TASK PROMPT:
What you return must match the records word for word, except that images are dropped.

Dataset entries
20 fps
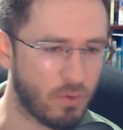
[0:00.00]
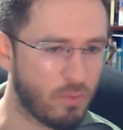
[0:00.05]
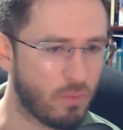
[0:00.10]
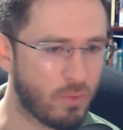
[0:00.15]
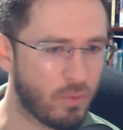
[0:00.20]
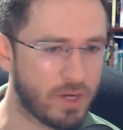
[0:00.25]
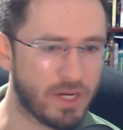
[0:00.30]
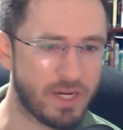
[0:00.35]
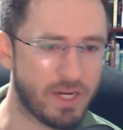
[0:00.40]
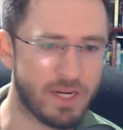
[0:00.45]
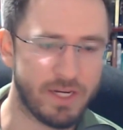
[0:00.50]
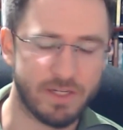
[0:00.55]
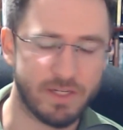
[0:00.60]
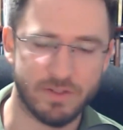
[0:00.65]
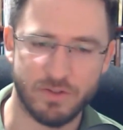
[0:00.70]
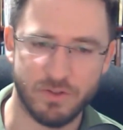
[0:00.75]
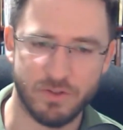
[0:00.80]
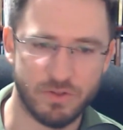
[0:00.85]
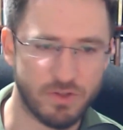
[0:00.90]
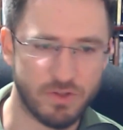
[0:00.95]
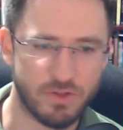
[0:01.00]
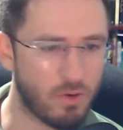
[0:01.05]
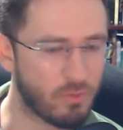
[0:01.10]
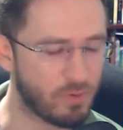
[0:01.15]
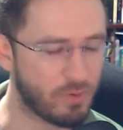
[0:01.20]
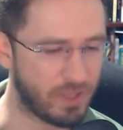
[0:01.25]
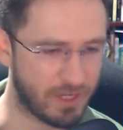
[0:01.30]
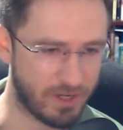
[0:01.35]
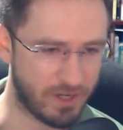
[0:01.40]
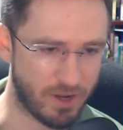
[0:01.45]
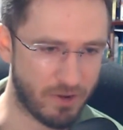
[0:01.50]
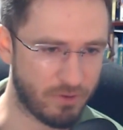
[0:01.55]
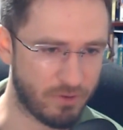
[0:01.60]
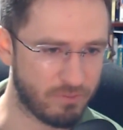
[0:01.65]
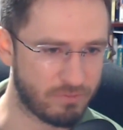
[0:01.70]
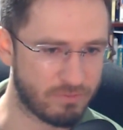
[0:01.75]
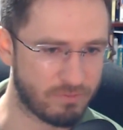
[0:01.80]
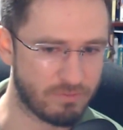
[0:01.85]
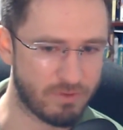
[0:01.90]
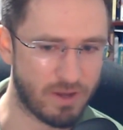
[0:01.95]
We don't really
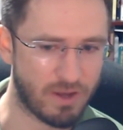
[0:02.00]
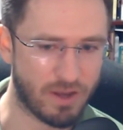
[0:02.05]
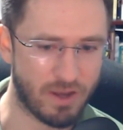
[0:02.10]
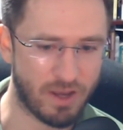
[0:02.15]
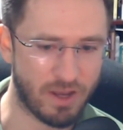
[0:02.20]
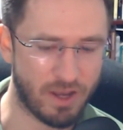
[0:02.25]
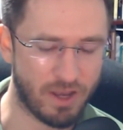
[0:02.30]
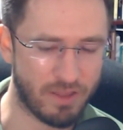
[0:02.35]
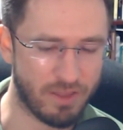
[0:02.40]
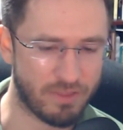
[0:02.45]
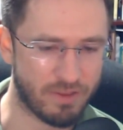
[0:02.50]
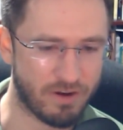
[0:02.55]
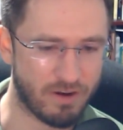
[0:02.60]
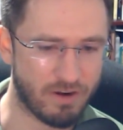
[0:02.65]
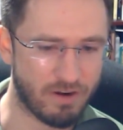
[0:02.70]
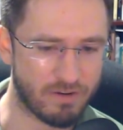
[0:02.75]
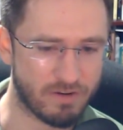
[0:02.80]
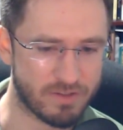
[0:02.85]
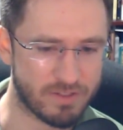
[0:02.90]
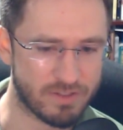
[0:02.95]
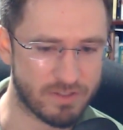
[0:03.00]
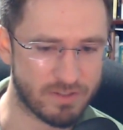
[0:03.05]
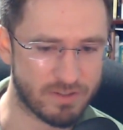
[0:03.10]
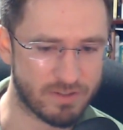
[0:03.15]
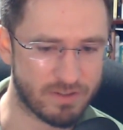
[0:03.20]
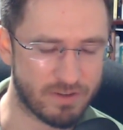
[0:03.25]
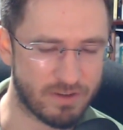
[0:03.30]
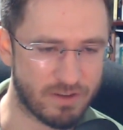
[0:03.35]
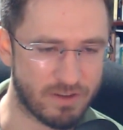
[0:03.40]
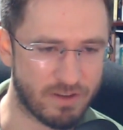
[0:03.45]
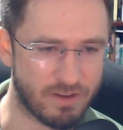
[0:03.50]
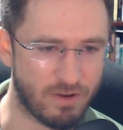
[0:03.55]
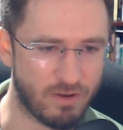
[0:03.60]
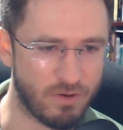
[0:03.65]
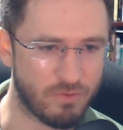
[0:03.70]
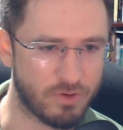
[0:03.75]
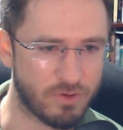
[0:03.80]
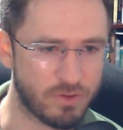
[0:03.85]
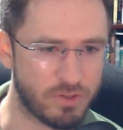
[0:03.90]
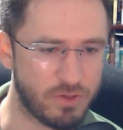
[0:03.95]
know. Uh, there's
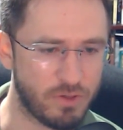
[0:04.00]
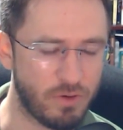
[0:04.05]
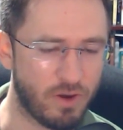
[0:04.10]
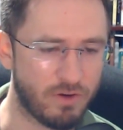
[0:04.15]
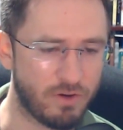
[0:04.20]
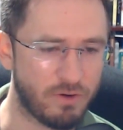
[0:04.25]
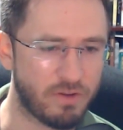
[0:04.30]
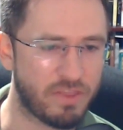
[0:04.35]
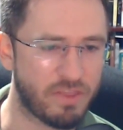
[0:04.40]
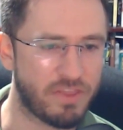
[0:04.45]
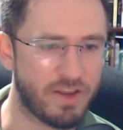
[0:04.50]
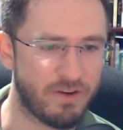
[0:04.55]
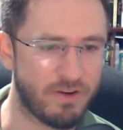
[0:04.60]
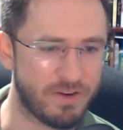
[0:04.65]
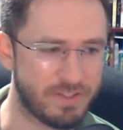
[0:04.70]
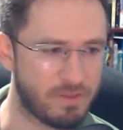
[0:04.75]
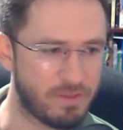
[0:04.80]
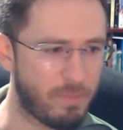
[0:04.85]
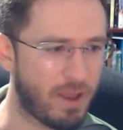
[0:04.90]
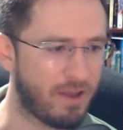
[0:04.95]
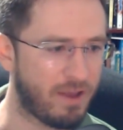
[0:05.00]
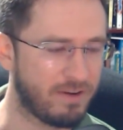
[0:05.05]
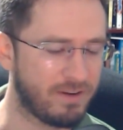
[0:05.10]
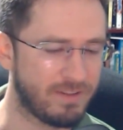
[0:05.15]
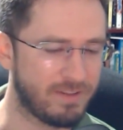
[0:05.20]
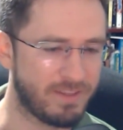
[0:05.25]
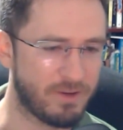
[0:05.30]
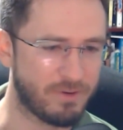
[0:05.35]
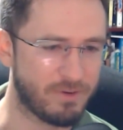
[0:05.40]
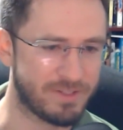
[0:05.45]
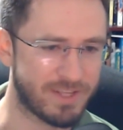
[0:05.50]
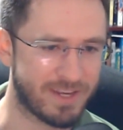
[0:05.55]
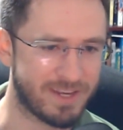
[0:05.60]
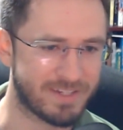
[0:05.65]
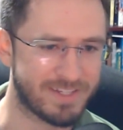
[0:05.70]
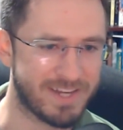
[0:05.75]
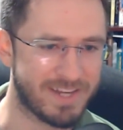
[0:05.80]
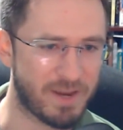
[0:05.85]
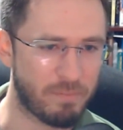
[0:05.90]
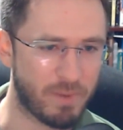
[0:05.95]
over two hundred theories about it. There was
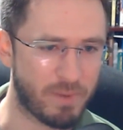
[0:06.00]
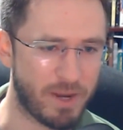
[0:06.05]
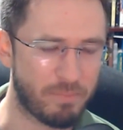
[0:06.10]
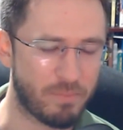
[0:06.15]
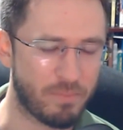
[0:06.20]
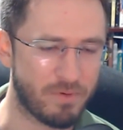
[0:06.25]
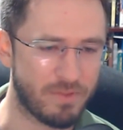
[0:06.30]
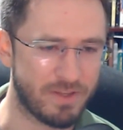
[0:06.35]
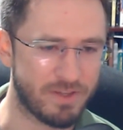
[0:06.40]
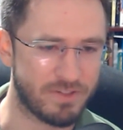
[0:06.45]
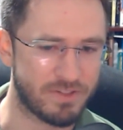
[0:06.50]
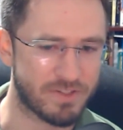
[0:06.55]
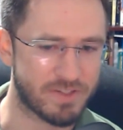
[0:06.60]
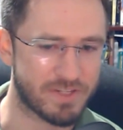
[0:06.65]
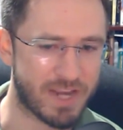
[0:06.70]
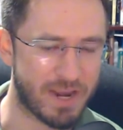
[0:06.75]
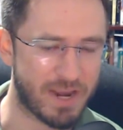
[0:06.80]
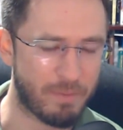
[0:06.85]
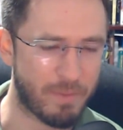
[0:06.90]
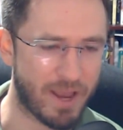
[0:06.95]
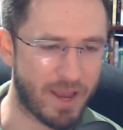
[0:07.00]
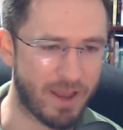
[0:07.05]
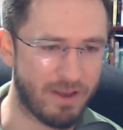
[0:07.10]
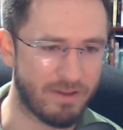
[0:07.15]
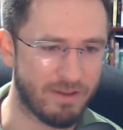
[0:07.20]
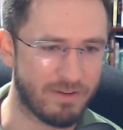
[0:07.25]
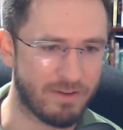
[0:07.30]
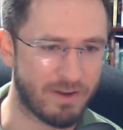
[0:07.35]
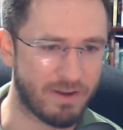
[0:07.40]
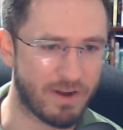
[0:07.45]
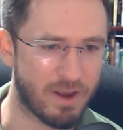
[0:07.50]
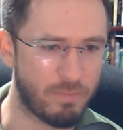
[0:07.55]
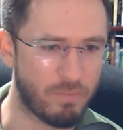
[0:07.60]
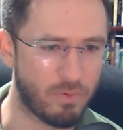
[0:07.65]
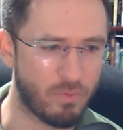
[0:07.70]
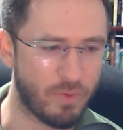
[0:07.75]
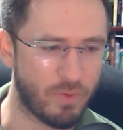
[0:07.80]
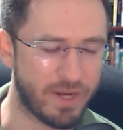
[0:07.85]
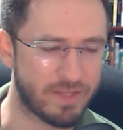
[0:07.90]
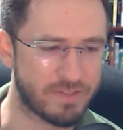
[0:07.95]
actually a paper that just came out a
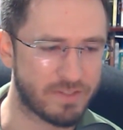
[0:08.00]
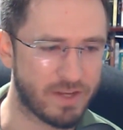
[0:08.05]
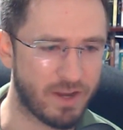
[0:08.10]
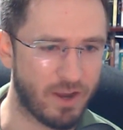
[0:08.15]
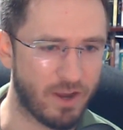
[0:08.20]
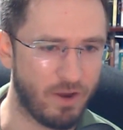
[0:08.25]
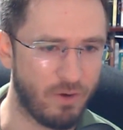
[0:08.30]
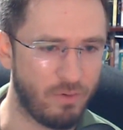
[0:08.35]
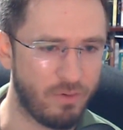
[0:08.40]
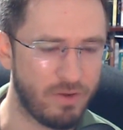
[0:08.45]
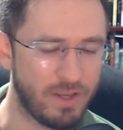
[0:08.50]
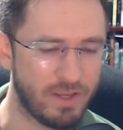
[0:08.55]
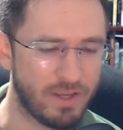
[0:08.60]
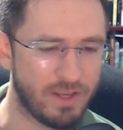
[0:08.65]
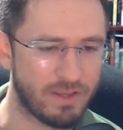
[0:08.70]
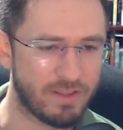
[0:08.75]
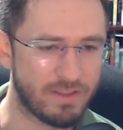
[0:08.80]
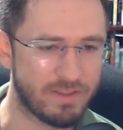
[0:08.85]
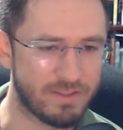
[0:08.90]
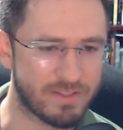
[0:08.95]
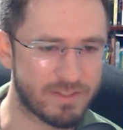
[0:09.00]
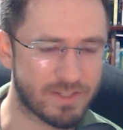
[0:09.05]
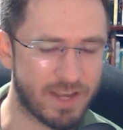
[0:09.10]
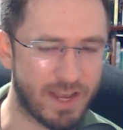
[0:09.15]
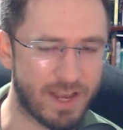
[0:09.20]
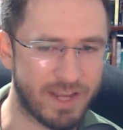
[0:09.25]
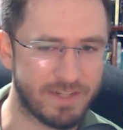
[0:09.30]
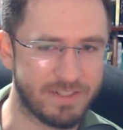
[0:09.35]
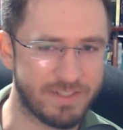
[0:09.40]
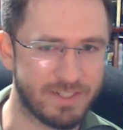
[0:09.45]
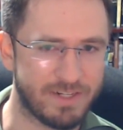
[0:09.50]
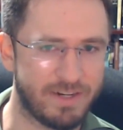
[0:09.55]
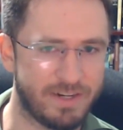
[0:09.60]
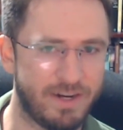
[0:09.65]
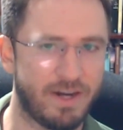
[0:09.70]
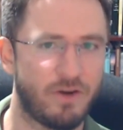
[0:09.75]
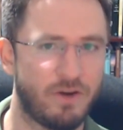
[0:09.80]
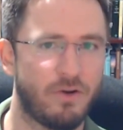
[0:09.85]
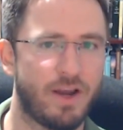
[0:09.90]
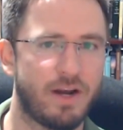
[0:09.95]
couple weeks ago. This guy did
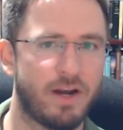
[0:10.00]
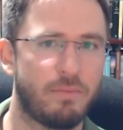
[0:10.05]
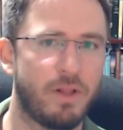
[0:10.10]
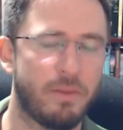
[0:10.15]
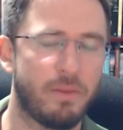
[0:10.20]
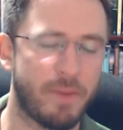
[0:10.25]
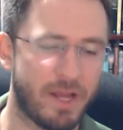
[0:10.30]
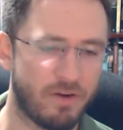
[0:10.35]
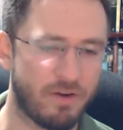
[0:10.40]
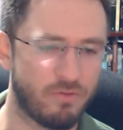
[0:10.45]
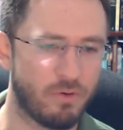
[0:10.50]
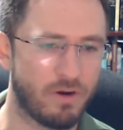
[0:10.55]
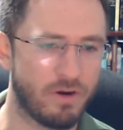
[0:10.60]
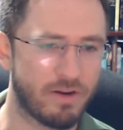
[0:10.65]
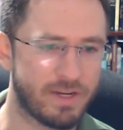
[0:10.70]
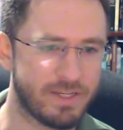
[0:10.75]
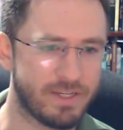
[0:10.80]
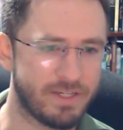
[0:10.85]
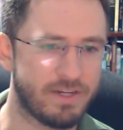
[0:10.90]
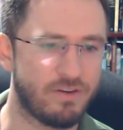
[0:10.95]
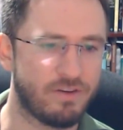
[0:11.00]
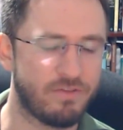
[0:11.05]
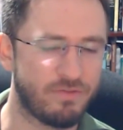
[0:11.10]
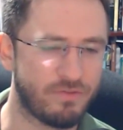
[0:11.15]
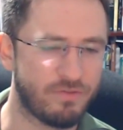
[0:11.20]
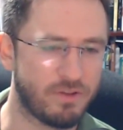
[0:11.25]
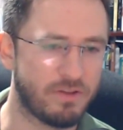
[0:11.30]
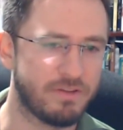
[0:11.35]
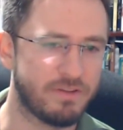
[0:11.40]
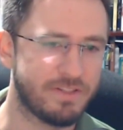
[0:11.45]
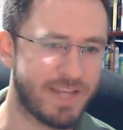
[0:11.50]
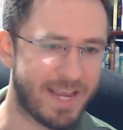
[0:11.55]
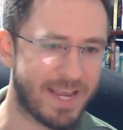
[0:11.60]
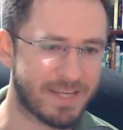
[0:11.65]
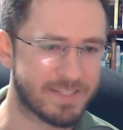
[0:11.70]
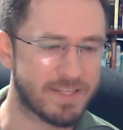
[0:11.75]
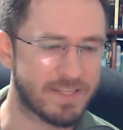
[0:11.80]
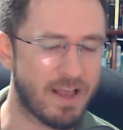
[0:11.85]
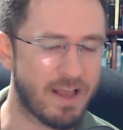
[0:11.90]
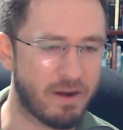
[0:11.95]
an incredible amount of work. He did a full
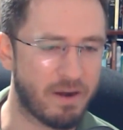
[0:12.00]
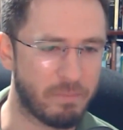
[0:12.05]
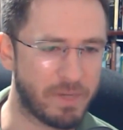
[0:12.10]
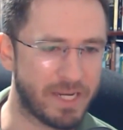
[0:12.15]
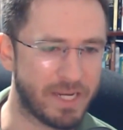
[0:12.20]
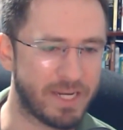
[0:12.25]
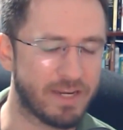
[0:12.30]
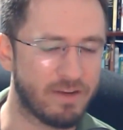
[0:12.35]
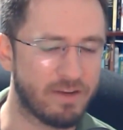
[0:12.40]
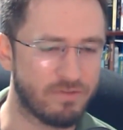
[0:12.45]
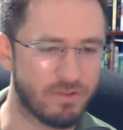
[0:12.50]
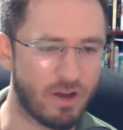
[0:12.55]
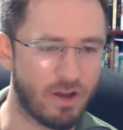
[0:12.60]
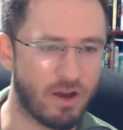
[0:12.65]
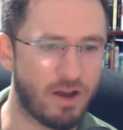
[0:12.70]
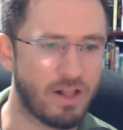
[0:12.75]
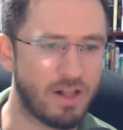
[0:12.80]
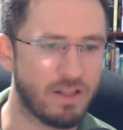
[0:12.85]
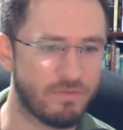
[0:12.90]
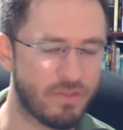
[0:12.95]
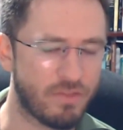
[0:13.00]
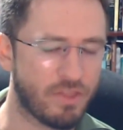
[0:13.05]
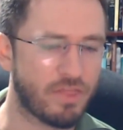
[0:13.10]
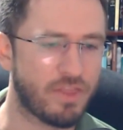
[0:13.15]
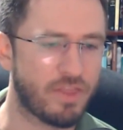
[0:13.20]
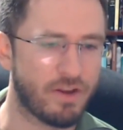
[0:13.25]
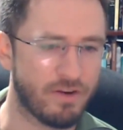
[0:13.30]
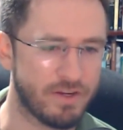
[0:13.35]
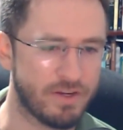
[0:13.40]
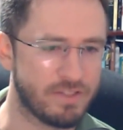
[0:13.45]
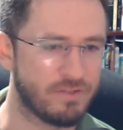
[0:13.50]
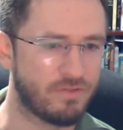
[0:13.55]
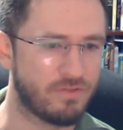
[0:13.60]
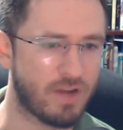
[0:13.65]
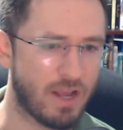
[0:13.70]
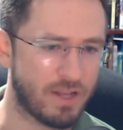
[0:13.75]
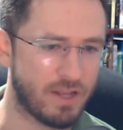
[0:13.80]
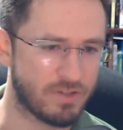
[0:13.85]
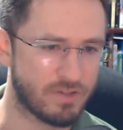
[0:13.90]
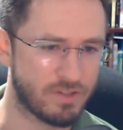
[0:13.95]
taxonomy of all of the theories of
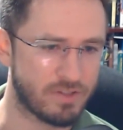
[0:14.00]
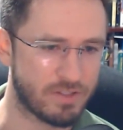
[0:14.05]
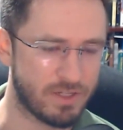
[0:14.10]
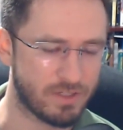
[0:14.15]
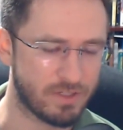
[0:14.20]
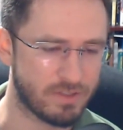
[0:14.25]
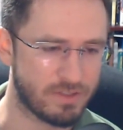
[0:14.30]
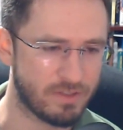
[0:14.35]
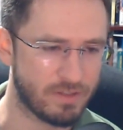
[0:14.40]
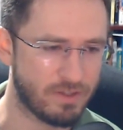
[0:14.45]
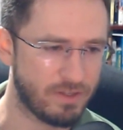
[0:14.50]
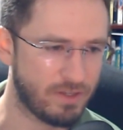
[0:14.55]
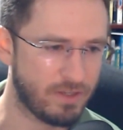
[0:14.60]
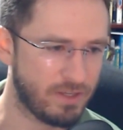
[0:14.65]
consciousness.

SOLUTION TO THIS PROBLEM:
20 fps
[0:00.00]
[0:00.05]
[0:00.10]
[0:00.15]
[0:00.20]
[0:00.25]
[0:00.30]
[0:00.35]
[0:00.40]
[0:00.45]
[0:00.50]
[0:00.55]
[0:00.60]
[0:00.65]
[0:00.70]
[0:00.75]
[0:00.80]
[0:00.85]
[0:00.90]
[0:00.95]
[0:01.00]
[0:01.05]
[0:01.10]
[0:01.15]
[0:01.20]
[0:01.25]
[0:01.30]
[0:01.35]
[0:01.40]
[0:01.45]
[0:01.50]
[0:01.55]
[0:01.60]
[0:01.65]
[0:01.70]
[0:01.75]
[0:01.80]
[0:01.85]
[0:01.90]
[0:01.95]
We don't really
[0:02.00]
[0:02.05]
[0:02.10]
[0:02.15]
[0:02.20]
[0:02.25]
[0:02.30]
[0:02.35]
[0:02.40]
[0:02.45]
[0:02.50]
[0:02.55]
[0:02.60]
[0:02.65]
[0:02.70]
[0:02.75]
[0:02.80]
[0:02.85]
[0:02.90]
[0:02.95]
[0:03.00]
[0:03.05]
[0:03.10]
[0:03.15]
[0:03.20]
[0:03.25]
[0:03.30]
[0:03.35]
[0:03.40]
[0:03.45]
[0:03.50]
[0:03.55]
[0:03.60]
[0:03.65]
[0:03.70]
[0:03.75]
[0:03.80]
[0:03.85]
[0:03.90]
[0:03.95]
know. Uh, there's
[0:04.00]
[0:04.05]
[0:04.10]
[0:04.15]
[0:04.20]
[0:04.25]
[0:04.30]
[0:04.35]
[0:04.40]
[0:04.45]
[0:04.50]
[0:04.55]
[0:04.60]
[0:04.65]
[0:04.70]
[0:04.75]
[0:04.80]
[0:04.85]
[0:04.90]
[0:04.95]
[0:05.00]
[0:05.05]
[0:05.10]
[0:05.15]
[0:05.20]
[0:05.25]
[0:05.30]
[0:05.35]
[0:05.40]
[0:05.45]
[0:05.50]
[0:05.55]
[0:05.60]
[0:05.65]
[0:05.70]
[0:05.75]
[0:05.80]
[0:05.85]
[0:05.90]
[0:05.95]
over two hundred theories about it. There was
[0:06.00]
[0:06.05]
[0:06.10]
[0:06.15]
[0:06.20]
[0:06.25]
[0:06.30]
[0:06.35]
[0:06.40]
[0:06.45]
[0:06.50]
[0:06.55]
[0:06.60]
[0:06.65]
[0:06.70]
[0:06.75]
[0:06.80]
[0:06.85]
[0:06.90]
[0:06.95]
[0:07.00]
[0:07.05]
[0:07.10]
[0:07.15]
[0:07.20]
[0:07.25]
[0:07.30]
[0:07.35]
[0:07.40]
[0:07.45]
[0:07.50]
[0:07.55]
[0:07.60]
[0:07.65]
[0:07.70]
[0:07.75]
[0:07.80]
[0:07.85]
[0:07.90]
[0:07.95]
actually a paper that just came out a
[0:08.00]
[0:08.05]
[0:08.10]
[0:08.15]
[0:08.20]
[0:08.25]
[0:08.30]
[0:08.35]
[0:08.40]
[0:08.45]
[0:08.50]
[0:08.55]
[0:08.60]
[0:08.65]
[0:08.70]
[0:08.75]
[0:08.80]
[0:08.85]
[0:08.90]
[0:08.95]
[0:09.00]
[0:09.05]
[0:09.10]
[0:09.15]
[0:09.20]
[0:09.25]
[0:09.30]
[0:09.35]
[0:09.40]
[0:09.45]
[0:09.50]
[0:09.55]
[0:09.60]
[0:09.65]
[0:09.70]
[0:09.75]
[0:09.80]
[0:09.85]
[0:09.90]
[0:09.95]
couple weeks ago. This guy did
[0:10.00]
[0:10.05]
[0:10.10]
[0:10.15]
[0:10.20]
[0:10.25]
[0:10.30]
[0:10.35]
[0:10.40]
[0:10.45]
[0:10.50]
[0:10.55]
[0:10.60]
[0:10.65]
[0:10.70]
[0:10.75]
[0:10.80]
[0:10.85]
[0:10.90]
[0:10.95]
[0:11.00]
[0:11.05]
[0:11.10]
[0:11.15]
[0:11.20]
[0:11.25]
[0:11.30]
[0:11.35]
[0:11.40]
[0:11.45]
[0:11.50]
[0:11.55]
[0:11.60]
[0:11.65]
[0:11.70]
[0:11.75]
[0:11.80]
[0:11.85]
[0:11.90]
[0:11.95]
an incredible amount of work. He did a full
[0:12.00]
[0:12.05]
[0:12.10]
[0:12.15]
[0:12.20]
[0:12.25]
[0:12.30]
[0:12.35]
[0:12.40]
[0:12.45]
[0:12.50]
[0:12.55]
[0:12.60]
[0:12.65]
[0:12.70]
[0:12.75]
[0:12.80]
[0:12.85]
[0:12.90]
[0:12.95]
[0:13.00]
[0:13.05]
[0:13.10]
[0:13.15]
[0:13.20]
[0:13.25]
[0:13.30]
[0:13.35]
[0:13.40]
[0:13.45]
[0:13.50]
[0:13.55]
[0:13.60]
[0:13.65]
[0:13.70]
[0:13.75]
[0:13.80]
[0:13.85]
[0:13.90]
[0:13.95]
taxonomy of all of the theories of
[0:14.00]
[0:14.05]
[0:14.10]
[0:14.15]
[0:14.20]
[0:14.25]
[0:14.30]
[0:14.35]
[0:14.40]
[0:14.45]
[0:14.50]
[0:14.55]
[0:14.60]
[0:14.65]
consciousness.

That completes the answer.